**What you have to do**
Find the word "video" in the listing below. Copy every line that has it.

**Listed records**
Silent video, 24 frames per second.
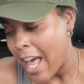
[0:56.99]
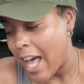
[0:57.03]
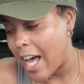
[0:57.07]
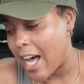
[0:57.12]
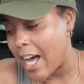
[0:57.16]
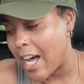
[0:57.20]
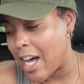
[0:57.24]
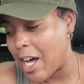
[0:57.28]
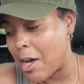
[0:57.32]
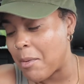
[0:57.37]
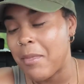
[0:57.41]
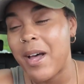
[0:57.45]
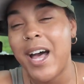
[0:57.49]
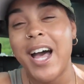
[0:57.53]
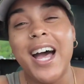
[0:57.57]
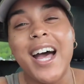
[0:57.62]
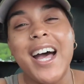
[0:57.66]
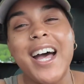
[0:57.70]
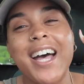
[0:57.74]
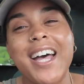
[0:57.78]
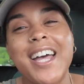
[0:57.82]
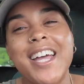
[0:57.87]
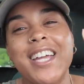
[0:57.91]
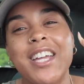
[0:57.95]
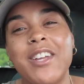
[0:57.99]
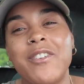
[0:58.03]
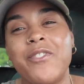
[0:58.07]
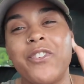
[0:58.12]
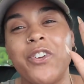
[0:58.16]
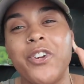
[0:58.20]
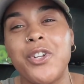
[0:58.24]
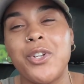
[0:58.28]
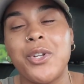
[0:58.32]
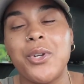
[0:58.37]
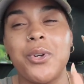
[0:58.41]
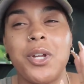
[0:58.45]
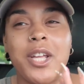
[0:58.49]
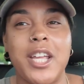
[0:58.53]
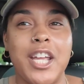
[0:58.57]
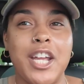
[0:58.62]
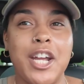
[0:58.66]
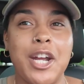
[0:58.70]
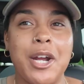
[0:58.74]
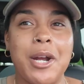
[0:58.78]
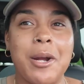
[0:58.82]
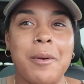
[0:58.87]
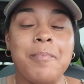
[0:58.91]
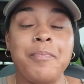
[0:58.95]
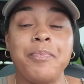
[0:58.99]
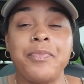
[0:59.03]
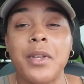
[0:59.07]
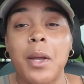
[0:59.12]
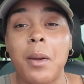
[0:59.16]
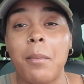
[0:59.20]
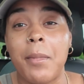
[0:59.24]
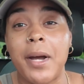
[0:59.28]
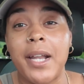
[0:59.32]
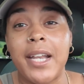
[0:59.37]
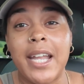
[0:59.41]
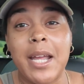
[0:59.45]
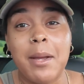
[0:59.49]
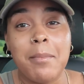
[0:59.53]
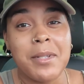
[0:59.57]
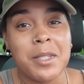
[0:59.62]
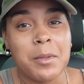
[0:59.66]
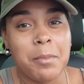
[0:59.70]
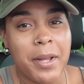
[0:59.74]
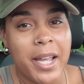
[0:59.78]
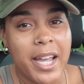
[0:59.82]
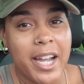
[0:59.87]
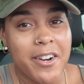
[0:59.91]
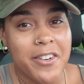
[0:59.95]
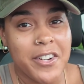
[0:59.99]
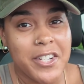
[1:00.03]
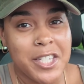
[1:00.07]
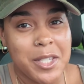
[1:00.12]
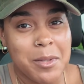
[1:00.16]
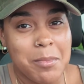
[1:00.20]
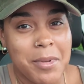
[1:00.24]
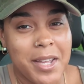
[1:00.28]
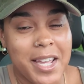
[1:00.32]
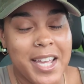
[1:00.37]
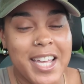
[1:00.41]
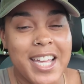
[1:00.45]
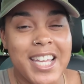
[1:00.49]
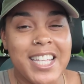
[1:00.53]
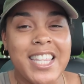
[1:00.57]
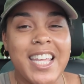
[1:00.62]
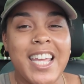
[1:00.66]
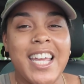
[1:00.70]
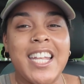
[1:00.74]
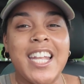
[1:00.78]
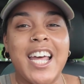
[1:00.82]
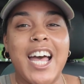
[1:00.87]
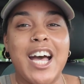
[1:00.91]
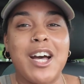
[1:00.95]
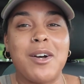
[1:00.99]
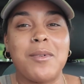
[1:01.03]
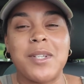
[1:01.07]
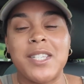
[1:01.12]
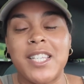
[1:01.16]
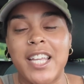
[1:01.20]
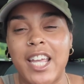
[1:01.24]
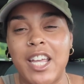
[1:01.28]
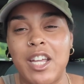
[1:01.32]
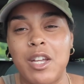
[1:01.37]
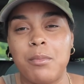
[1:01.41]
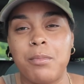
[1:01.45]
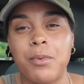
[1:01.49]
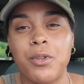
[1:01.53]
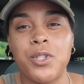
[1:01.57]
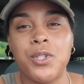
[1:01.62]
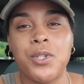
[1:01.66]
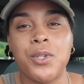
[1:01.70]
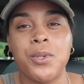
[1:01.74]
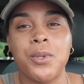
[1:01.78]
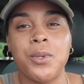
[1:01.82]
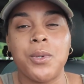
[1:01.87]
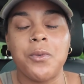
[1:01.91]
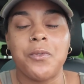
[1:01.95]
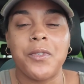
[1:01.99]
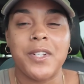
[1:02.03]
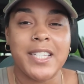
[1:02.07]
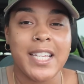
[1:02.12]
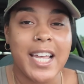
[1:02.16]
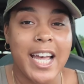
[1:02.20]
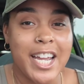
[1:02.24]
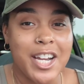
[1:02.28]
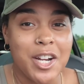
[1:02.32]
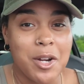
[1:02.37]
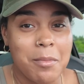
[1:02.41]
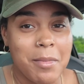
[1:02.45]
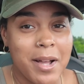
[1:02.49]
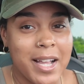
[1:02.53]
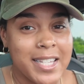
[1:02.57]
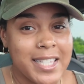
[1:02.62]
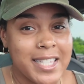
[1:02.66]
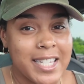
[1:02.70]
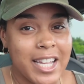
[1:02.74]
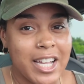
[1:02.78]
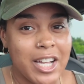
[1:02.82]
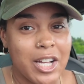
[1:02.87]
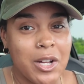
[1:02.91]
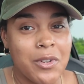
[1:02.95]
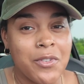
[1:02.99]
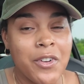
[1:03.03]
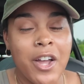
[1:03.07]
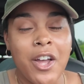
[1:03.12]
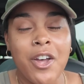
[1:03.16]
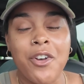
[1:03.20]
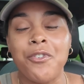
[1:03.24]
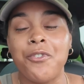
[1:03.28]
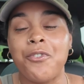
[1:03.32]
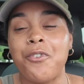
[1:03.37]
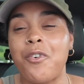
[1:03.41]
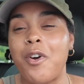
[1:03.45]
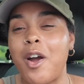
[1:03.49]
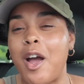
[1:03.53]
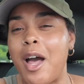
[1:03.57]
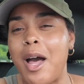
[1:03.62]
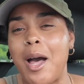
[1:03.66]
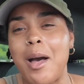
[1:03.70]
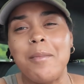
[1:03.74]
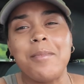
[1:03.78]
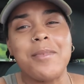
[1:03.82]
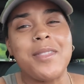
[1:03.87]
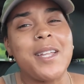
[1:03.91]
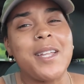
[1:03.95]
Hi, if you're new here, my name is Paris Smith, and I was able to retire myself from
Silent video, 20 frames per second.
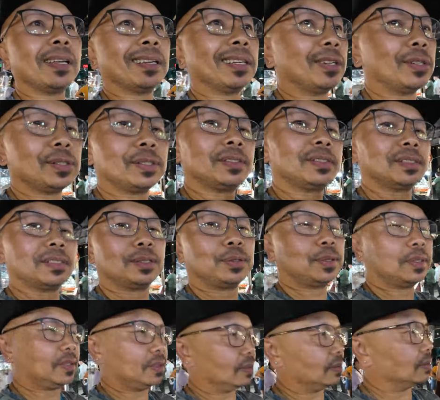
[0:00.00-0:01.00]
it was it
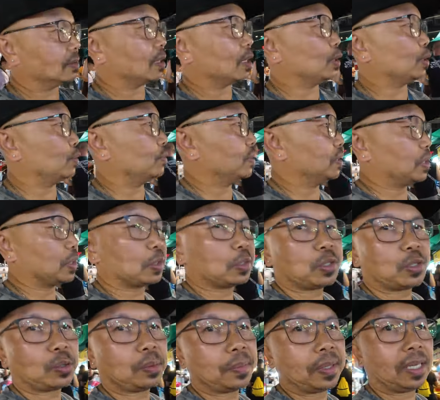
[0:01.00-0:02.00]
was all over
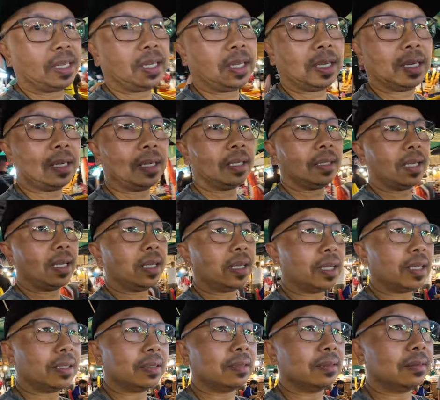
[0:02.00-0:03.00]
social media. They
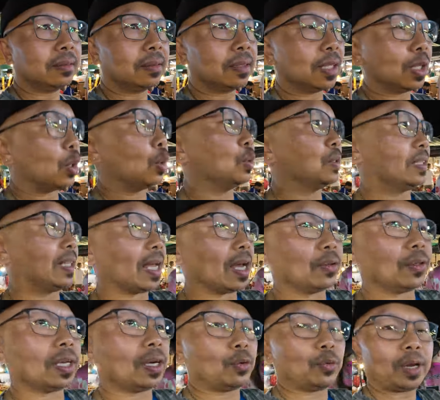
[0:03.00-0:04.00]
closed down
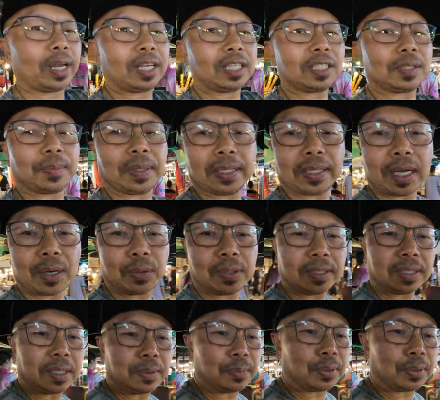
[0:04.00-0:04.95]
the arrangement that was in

**Output below**
Silent video, 24 frames per second.
Silent video, 20 frames per second.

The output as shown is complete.